Sign with GPG

Although GPG is not yet fully integrated into Gitfox, you can still let git sign your commits automatically on commit.

1. Install either the Retail or Setapp versions of Gitfox

The Mac AppStore version won’t work for signing because it is sandboxed. Gitfox must be able to access tools located outside the sandbox container.

2. Install GPG and pinentry-mac using Homebrew

brew install gnupg pinentry-mac

3. Configure GPG to use pinentry-mac

echo "pinentry-program `brew --prefix`/bin/pinentry-mac" >> ~/.gnupg/gpg-agent.conf

4. Unset the previous key format (optional)

If git was configured previously to use a different key format when signing, unset the format first.

git config --global --unset gpg.format

5. List your current GPG keys with

gpg --list-secret-keys --keyid-format=long

If you don't have a key, you can generate one using gpg --gen-key first.

6. Copy your GPG key ID from the output

It looks something like this:

%  gpg --list-secret-keys --keyid-format=long
/Users/john/.gnupg/pubring.kbx
-----------------------------
sec   ed25519/A418DD60F3B71C8D 2022-10-28 [SC] [expires: 2024-10-27]
        766457B35BF86321BA65DF24D7F05B7FFED4280A
uid                 [ultimate] John Doe <[email protected]>
ssb   cv25519/6C35AA069C291455 2022-10-28 [E] [expires: 2024-10-27]

In this example, the GPG key ID is A418DD60F3B71C8D

7. Configure git to use your GPG key

git config --global user.signingkey A418DD60F3B71C8D

Substitute the example ID A418DD60F3B71C8D with your actual key ID.

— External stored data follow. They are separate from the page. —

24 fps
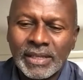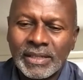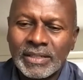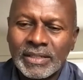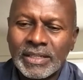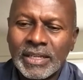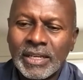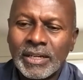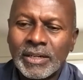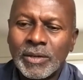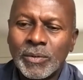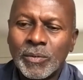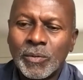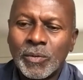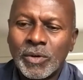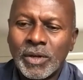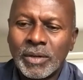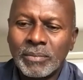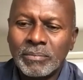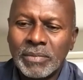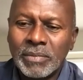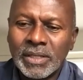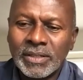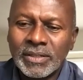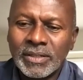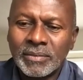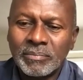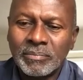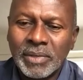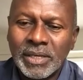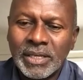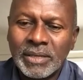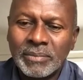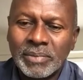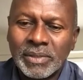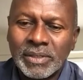Nearly 1 million
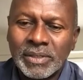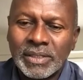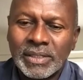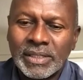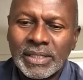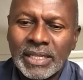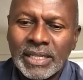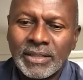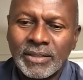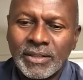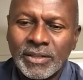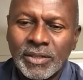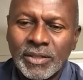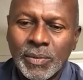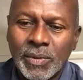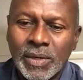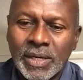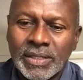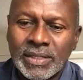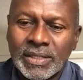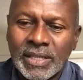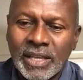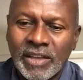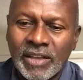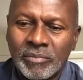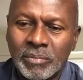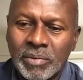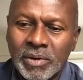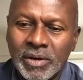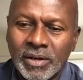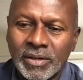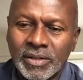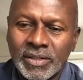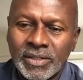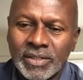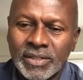people in the US have
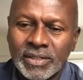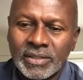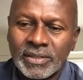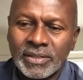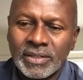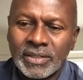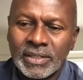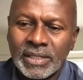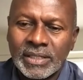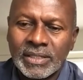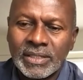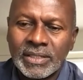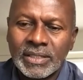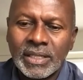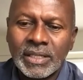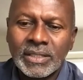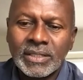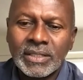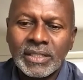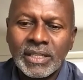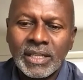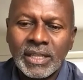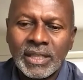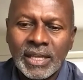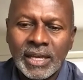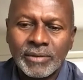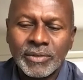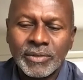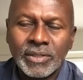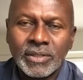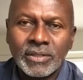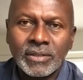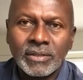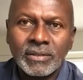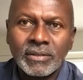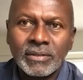Parkinson's and
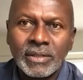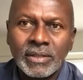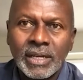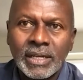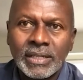60,000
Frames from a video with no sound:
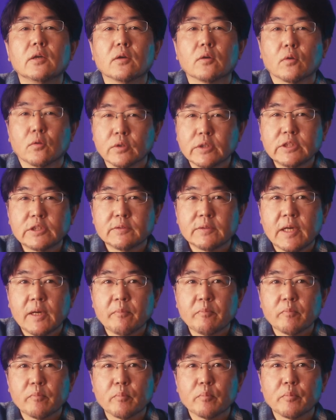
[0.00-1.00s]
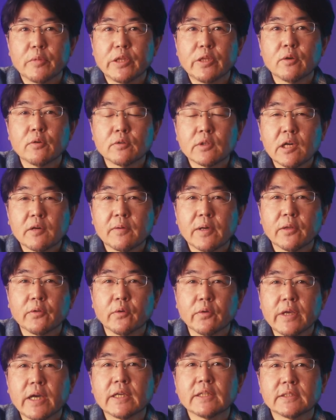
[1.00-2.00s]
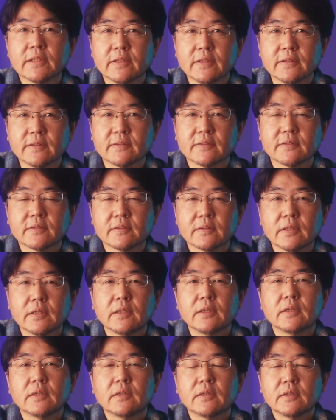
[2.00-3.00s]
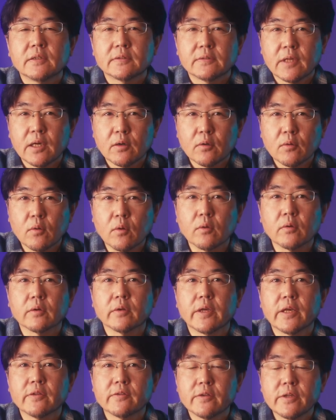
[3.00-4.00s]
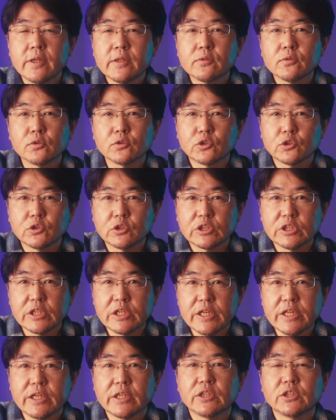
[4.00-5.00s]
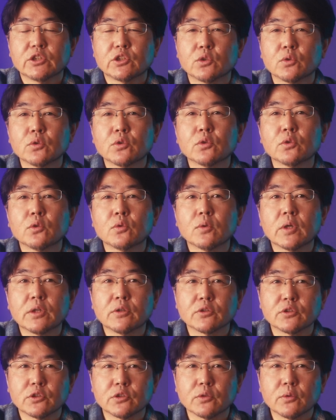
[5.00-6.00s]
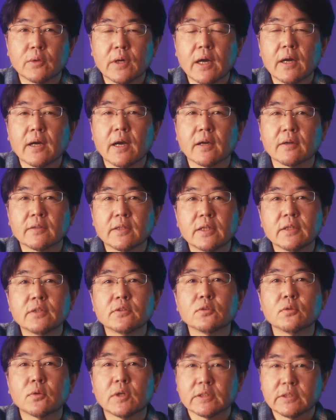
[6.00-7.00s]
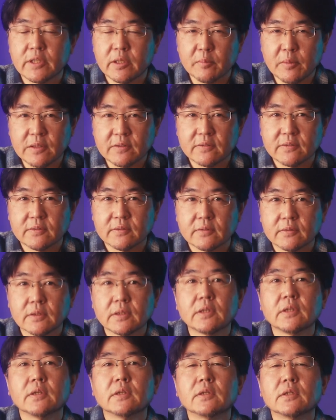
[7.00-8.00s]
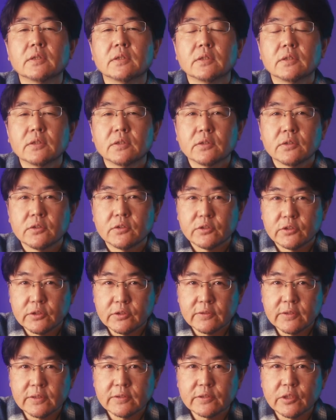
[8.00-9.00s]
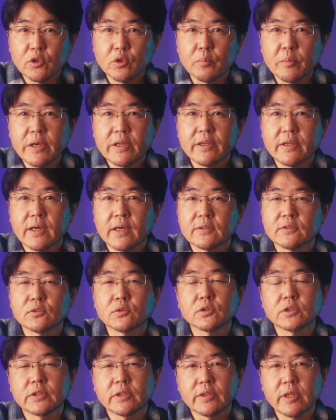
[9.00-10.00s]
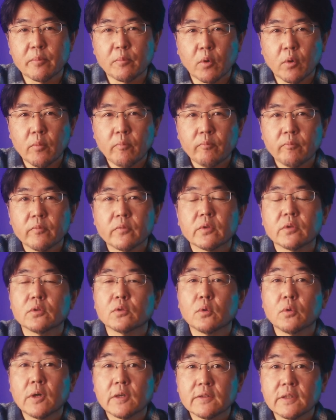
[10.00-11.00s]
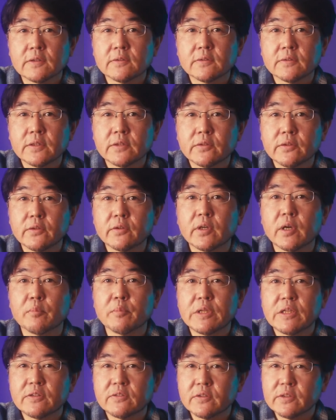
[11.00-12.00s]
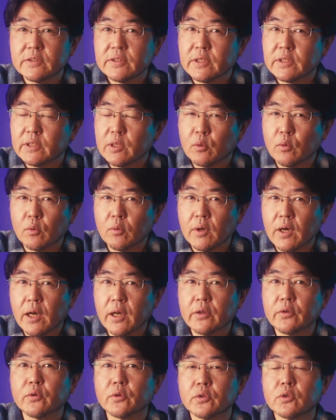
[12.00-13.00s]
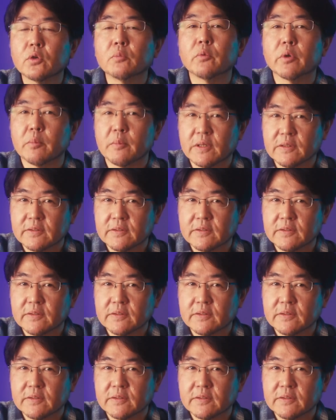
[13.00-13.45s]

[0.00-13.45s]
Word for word: Hello, my name is Takayuki Yagishita, and I'm a videographer. In recent years, the demand for short videos has increased dramatically. Even if your main passion is still photography, it's a good idea to develop some video shooting skills.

8. Configure git to automatically sign commits

git config --global commit.gpgsign true

9. Restart the GPG agent

gpgconf --kill gpg-agent

Your commits should now be signed automatically on commit. pinentry-mac will prompt you for your GPG key passphrase on your first commit. You can tell pinentry-mac to store it in your keychain, so you won't be prompted again.